Он долго еще распространялся на эту тему, но напиться все же Сайласу дал. Исполнив свои самые насущные желания, лорд забылся неглубоким сном, стараясь не поворачиваться на больной бок, который заныл в полную силу, а проснулся, когда к нему в каморку опять проник сосед-кататоник.
— Как вы себя чувствуете? Я слышал, вы поссорились с Беном? Это вы зря, очень зря. Он крайне злопамятен. Вам теперь будет нелегко. — Кататоник взволновано ходил по камере. — Перкинс — просто садист, к тому же ему, наверное, заплатили. Но Бен… Это совсем другое дело. Вам будет трудно.
Он еще несколько раз прошелся по комнате, пока Сайлас пытался окончательно проснуться и прийти в себя.
— Но у меня есть план, есть план, — продолжал взволнованный человечек. — Мы с вами выберемся отсюда.
— А как вас зовут? — неожиданно спросил Бонсайт. — Нужно же мне как-то к вам обращаться.
— Что? А… Зовите меня, ну, скажем, Ганс. Это немного напоминает мое настоящее имя, если оно у меня когда-то было, я ведь уже и сам не помню, — с неожиданной тоской сказал пришелец. — Но это все мелочи, — снова оживился он. — Главное — как нам покинуть эти презренные стены. Слушайте.
Он изложил внимательно слушающему лорду свой план, то бегая по тесной каморке, то присаживаясь на край лежака. Лорд внимательно его слушал, и с каждой минутой план казался ему все более безумным и трудно выполнимым. Но тем не менее они до самого прихода сторожей жарко обсуждали его, находя слабые места, которые Сайласа тревожили, а его новый знакомец отметал их как несущественные. Когда Ганс отправился в свою камеру, а сторожа заперли двери на ночь, Бонсайт долго не мог заснуть, обдумывая возможности побега, а потом уснул, как ни странно, окрыленный надеждой.
На следующее утро ему всё же дали поесть, хотя и половину порции, но и ее он воспринял как дар небес. Его немного беспокоил бок. Он не мог добраться до него, чтобы осмотреть как следует, но ему показалось, что начинается воспаление.

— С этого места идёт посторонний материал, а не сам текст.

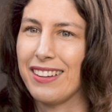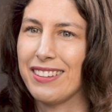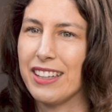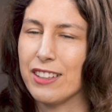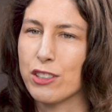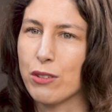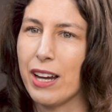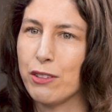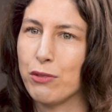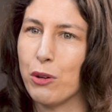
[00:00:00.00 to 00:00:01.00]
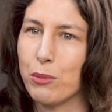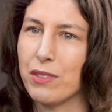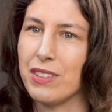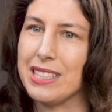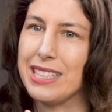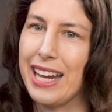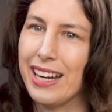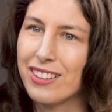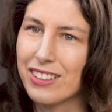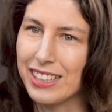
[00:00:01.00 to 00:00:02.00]
that it's greater forms of
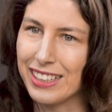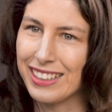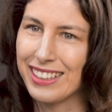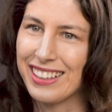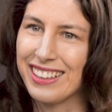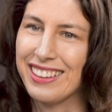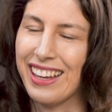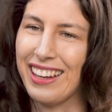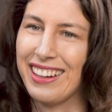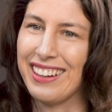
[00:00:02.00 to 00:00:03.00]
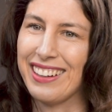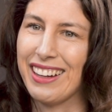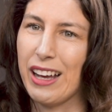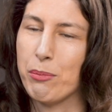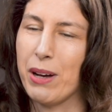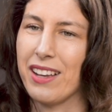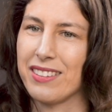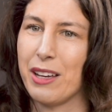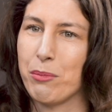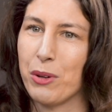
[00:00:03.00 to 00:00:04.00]
integrity that are
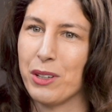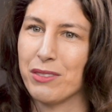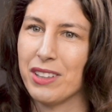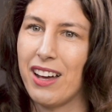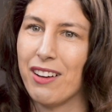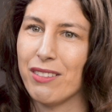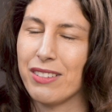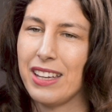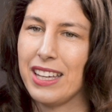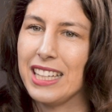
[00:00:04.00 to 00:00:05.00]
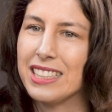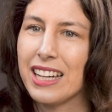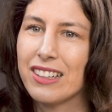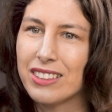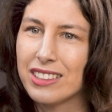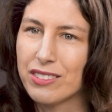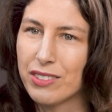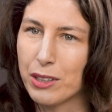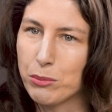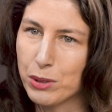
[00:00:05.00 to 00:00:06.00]
past that point of love, integrity is a
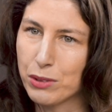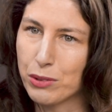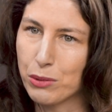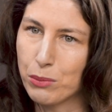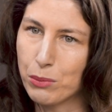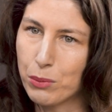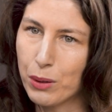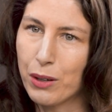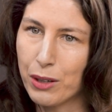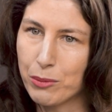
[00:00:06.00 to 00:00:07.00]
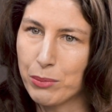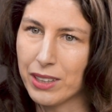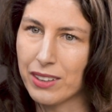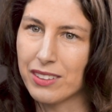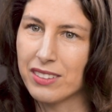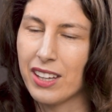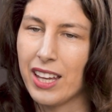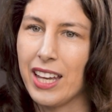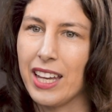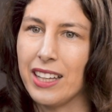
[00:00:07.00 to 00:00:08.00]
very beautiful word because
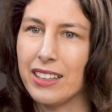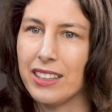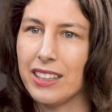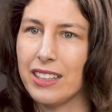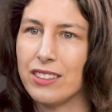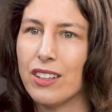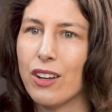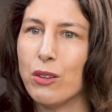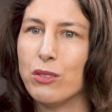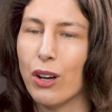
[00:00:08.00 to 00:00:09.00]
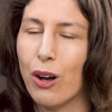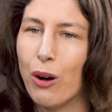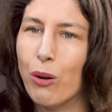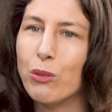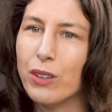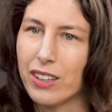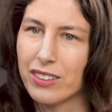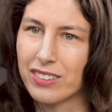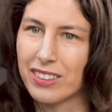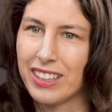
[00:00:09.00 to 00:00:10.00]
it denotes a
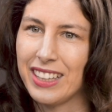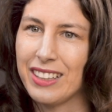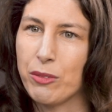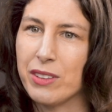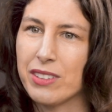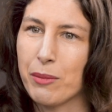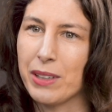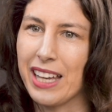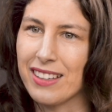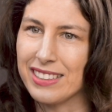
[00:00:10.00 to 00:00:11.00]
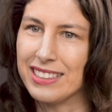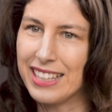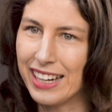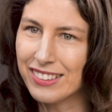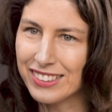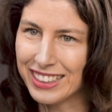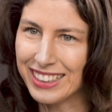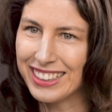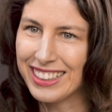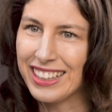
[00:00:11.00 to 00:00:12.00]
wholeness. When something has
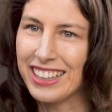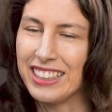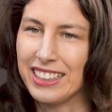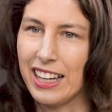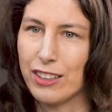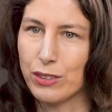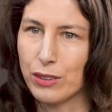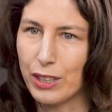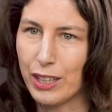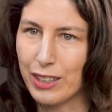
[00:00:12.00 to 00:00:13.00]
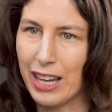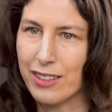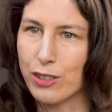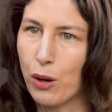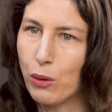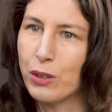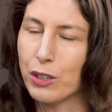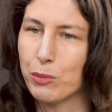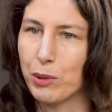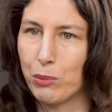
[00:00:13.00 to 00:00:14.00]
integrity, it has
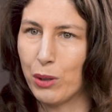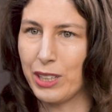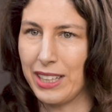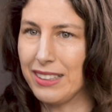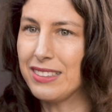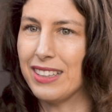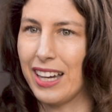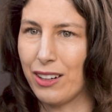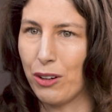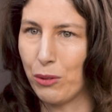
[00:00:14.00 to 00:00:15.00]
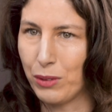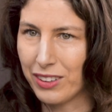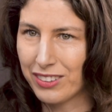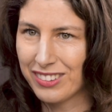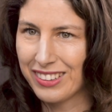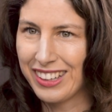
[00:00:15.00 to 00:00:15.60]
wholeness. But what is that wholeness?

Когда в камеру заглянул охранник с обеденной миской еды, Сайлас метался на лежаке, насколько позволяла короткая цепь. Глаза его были воспалены, волосы всклокочены, испарина покрывала все тело. Он бился в конвульсиях и бредил. Когда встревоженный сторож привел Перкинса, изо рта больного пошла обильная пена.
— Снимите цепи, быстро! — приказал вошедший «доктор».
Сайласа насильно напоили водой, большую часть которой он пролил, потом кто-то из сторожей сбегал и принес бутылку бренди.
— Вы что, с ума сошли?! — заорал на него Перкинс. — Несите воды с солью. Это отравление!